Task directions:
Nothing but an exact copy of the data should be output.
··· Data in this exercise
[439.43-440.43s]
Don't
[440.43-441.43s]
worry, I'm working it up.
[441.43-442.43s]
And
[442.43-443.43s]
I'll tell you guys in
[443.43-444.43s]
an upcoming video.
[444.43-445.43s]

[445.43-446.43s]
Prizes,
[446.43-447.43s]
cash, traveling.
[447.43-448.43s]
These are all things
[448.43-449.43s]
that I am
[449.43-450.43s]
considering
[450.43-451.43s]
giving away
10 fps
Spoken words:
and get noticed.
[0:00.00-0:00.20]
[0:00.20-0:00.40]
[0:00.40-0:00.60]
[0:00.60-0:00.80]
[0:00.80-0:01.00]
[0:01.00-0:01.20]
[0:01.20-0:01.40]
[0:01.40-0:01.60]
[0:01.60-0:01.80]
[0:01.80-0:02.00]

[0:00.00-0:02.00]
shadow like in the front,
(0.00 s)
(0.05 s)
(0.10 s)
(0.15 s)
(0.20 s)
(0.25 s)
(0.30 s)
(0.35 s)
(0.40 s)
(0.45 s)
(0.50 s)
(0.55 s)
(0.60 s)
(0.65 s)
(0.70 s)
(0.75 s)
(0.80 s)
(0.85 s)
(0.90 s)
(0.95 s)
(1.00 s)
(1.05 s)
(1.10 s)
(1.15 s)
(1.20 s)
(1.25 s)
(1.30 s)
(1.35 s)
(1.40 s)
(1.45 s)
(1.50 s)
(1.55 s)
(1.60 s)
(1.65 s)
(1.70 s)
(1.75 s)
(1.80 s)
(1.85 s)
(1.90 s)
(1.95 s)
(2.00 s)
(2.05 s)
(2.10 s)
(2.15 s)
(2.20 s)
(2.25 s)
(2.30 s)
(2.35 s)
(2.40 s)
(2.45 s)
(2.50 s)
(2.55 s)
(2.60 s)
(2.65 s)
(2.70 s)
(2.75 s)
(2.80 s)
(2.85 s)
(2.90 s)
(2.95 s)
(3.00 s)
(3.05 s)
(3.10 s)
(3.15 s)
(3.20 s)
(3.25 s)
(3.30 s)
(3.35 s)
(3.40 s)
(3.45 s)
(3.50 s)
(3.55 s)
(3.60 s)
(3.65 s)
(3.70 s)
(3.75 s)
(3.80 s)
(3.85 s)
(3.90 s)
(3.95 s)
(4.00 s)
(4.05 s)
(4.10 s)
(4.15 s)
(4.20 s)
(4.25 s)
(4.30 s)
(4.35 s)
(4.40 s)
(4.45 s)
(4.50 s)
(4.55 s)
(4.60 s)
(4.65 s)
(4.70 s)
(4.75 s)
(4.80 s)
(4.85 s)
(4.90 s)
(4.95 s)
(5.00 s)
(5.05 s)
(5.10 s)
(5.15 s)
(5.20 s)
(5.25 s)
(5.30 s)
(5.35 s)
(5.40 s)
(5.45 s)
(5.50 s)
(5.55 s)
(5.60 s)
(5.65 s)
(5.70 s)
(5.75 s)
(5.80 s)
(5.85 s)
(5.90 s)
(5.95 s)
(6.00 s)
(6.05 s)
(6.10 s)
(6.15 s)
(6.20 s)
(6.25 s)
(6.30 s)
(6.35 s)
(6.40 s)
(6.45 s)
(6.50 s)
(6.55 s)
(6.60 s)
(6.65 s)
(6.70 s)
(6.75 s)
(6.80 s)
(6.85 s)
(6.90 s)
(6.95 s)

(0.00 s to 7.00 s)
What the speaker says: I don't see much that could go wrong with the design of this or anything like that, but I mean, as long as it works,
······
Exercise response:
[439.43-440.43s]
Don't
[440.43-441.43s]
worry, I'm working it up.
[441.43-442.43s]
And
[442.43-443.43s]
I'll tell you guys in
[443.43-444.43s]
an upcoming video.
[444.43-445.43s]

[445.43-446.43s]
Prizes,
[446.43-447.43s]
cash, traveling.
[447.43-448.43s]
These are all things
[448.43-449.43s]
that I am
[449.43-450.43s]
considering
[450.43-451.43s]
giving away
10 fps
Spoken words:
and get noticed.
[0:00.00-0:00.20]
[0:00.20-0:00.40]
[0:00.40-0:00.60]
[0:00.60-0:00.80]
[0:00.80-0:01.00]
[0:01.00-0:01.20]
[0:01.20-0:01.40]
[0:01.40-0:01.60]
[0:01.60-0:01.80]
[0:01.80-0:02.00]

[0:00.00-0:02.00]
shadow like in the front,
(0.00 s)
(0.05 s)
(0.10 s)
(0.15 s)
(0.20 s)
(0.25 s)
(0.30 s)
(0.35 s)
(0.40 s)
(0.45 s)
(0.50 s)
(0.55 s)
(0.60 s)
(0.65 s)
(0.70 s)
(0.75 s)
(0.80 s)
(0.85 s)
(0.90 s)
(0.95 s)
(1.00 s)
(1.05 s)
(1.10 s)
(1.15 s)
(1.20 s)
(1.25 s)
(1.30 s)
(1.35 s)
(1.40 s)
(1.45 s)
(1.50 s)
(1.55 s)
(1.60 s)
(1.65 s)
(1.70 s)
(1.75 s)
(1.80 s)
(1.85 s)
(1.90 s)
(1.95 s)
(2.00 s)
(2.05 s)
(2.10 s)
(2.15 s)
(2.20 s)
(2.25 s)
(2.30 s)
(2.35 s)
(2.40 s)
(2.45 s)
(2.50 s)
(2.55 s)
(2.60 s)
(2.65 s)
(2.70 s)
(2.75 s)
(2.80 s)
(2.85 s)
(2.90 s)
(2.95 s)
(3.00 s)
(3.05 s)
(3.10 s)
(3.15 s)
(3.20 s)
(3.25 s)
(3.30 s)
(3.35 s)
(3.40 s)
(3.45 s)
(3.50 s)
(3.55 s)
(3.60 s)
(3.65 s)
(3.70 s)
(3.75 s)
(3.80 s)
(3.85 s)
(3.90 s)
(3.95 s)
(4.00 s)
(4.05 s)
(4.10 s)
(4.15 s)
(4.20 s)
(4.25 s)
(4.30 s)
(4.35 s)
(4.40 s)
(4.45 s)
(4.50 s)
(4.55 s)
(4.60 s)
(4.65 s)
(4.70 s)
(4.75 s)
(4.80 s)
(4.85 s)
(4.90 s)
(4.95 s)
(5.00 s)
(5.05 s)
(5.10 s)
(5.15 s)
(5.20 s)
(5.25 s)
(5.30 s)
(5.35 s)
(5.40 s)
(5.45 s)
(5.50 s)
(5.55 s)
(5.60 s)
(5.65 s)
(5.70 s)
(5.75 s)
(5.80 s)
(5.85 s)
(5.90 s)
(5.95 s)
(6.00 s)
(6.05 s)
(6.10 s)
(6.15 s)
(6.20 s)
(6.25 s)
(6.30 s)
(6.35 s)
(6.40 s)
(6.45 s)
(6.50 s)
(6.55 s)
(6.60 s)
(6.65 s)
(6.70 s)
(6.75 s)
(6.80 s)
(6.85 s)
(6.90 s)
(6.95 s)

(0.00 s to 7.00 s)
What the speaker says: I don't see much that could go wrong with the design of this or anything like that, but I mean, as long as it works,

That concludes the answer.